# Trying to start an at home catering Buisiness.Help!!!!!!!!!



## dorothy moore (May 4, 2015)

Hello,

I am trying to start a catering business I have a couple of first time customers....I have no idea of how to price the items they are asking for,i will be serving breakfast burritos with sliced fruit for breakfast.Dinner will be stuffed chicken breast roasted potatoes and vegetable medley for 40 people,Can anyone help me with the pricing????


----------



## chefbuba (Feb 17, 2010)

Are you catering out of your home? How much catering experience do you have?


----------



## meezenplaz (Jan 31, 2012)

There are many pricing posts and discussions in the archives, here are just a few;
[thread="66845"]How To Price A Catering Job [/thread]
 [thread="79369"]New To Catering [/thread]
 [thread="79844"]Help With Catering Costs [/thread]
 [thread="12359"]Standard Food Cost Percent For Catering [/thread]
 [thread="8710"]Low Cost High Volume Catering [/thread]
 [thread="77849"]Catering Prices [/thread]
 [thread="72204"]Catering Pricing [/thread]
The phrase "Home Based Catering" is pretty much an oxymoron these days.

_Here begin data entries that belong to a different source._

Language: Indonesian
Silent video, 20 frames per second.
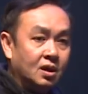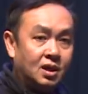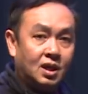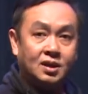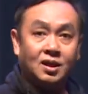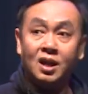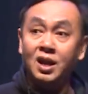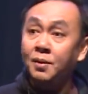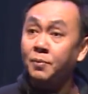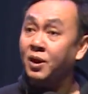
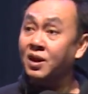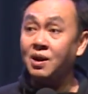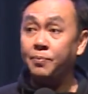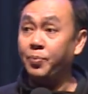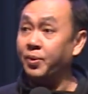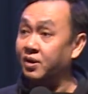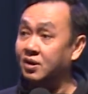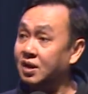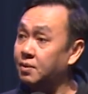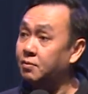kita ini nggak
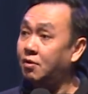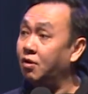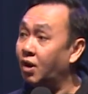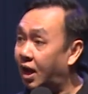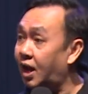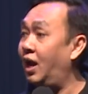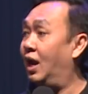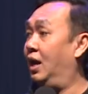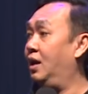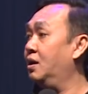pernah mau
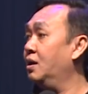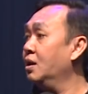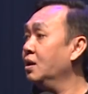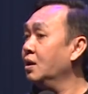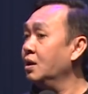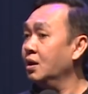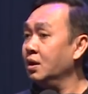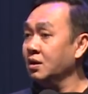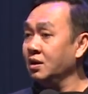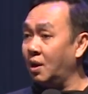kalah.
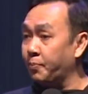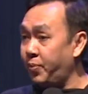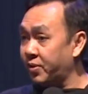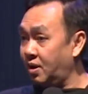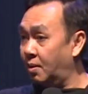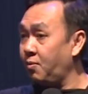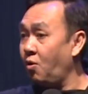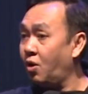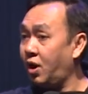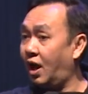Nggak
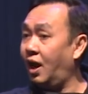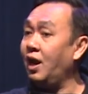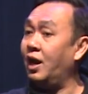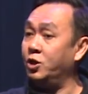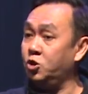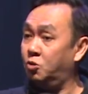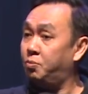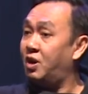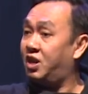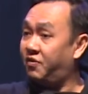pernah mau kalah
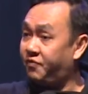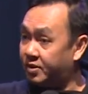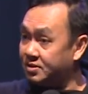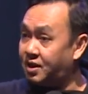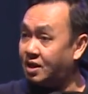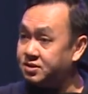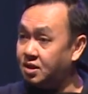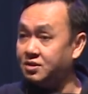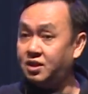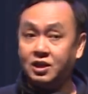itu
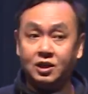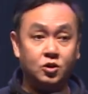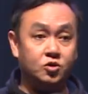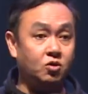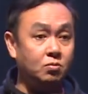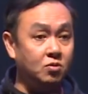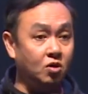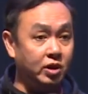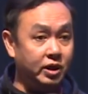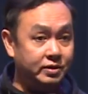manifestasi dari
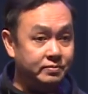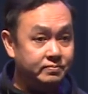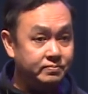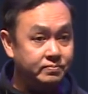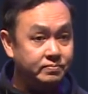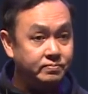kesombongan.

In what country or state are you located?


----------



## chefboyog (Oct 23, 2013)

If you have " no idea what to charge" you may want to delay your business a bit. Get dome training do some research.

Whats a buritto cost at a local competing business. If you say " no idea" again, find another job.

Not trying to be rude.

Spend 3 bucks on this book. Read it, cone back with a real question, were here to help and to learn as well.
[product="27586"]By Ninemeier Jack D American Hotel Lodging Educational Ins Planning And Control For Food And Beverage Operations Ahlei 8th Edition 2013 Paperback [/product]
Someone wrote this on cheftalk once I lost the name who but I copied it;

Food costs + rentals/supplies + variable costs + fixed costs + helper labor + your labor (including shopping, planning,
prep, etc) + profit divided by # people == $$ per person.
Then adjust as needed for local market!

Its a pretty solid explanation.


----------



## dorothy moore (May 4, 2015)

Yes I am catering from home...thanx to all who helped I will look into getting one of these books.Cooking is my passion I hve to try somewhere with something I will really want to do.


----------



## flipflopgirl (Jun 27, 2012)

I saw a billboard sign on a not very often traveled street ( by me I mean...lotta other traffic) announcing the reopening of a favorite local restaurant (Continental cuisine).
O/O by a fun couple.
He from Austria she from small town Texas.
They enjoyed a decade + run then closed when they decided to move to Europe.

Thought it would be a great treat for brunch this Mothers Day so when I got home I sent an email requesting reservations.
Had my fingers crossed that they had an opening.

Not 10 min later had a reply.
It seems they did not gauge the economy and set most of the reopening up from overseas.
Just called up some of the key staff (mostly family) and got the ball rolling.
They only had the place open for 6 months before the writing on the wall became evident.

Bummer.
I emailed her back with my condolences.

The moral(s) of the story are this......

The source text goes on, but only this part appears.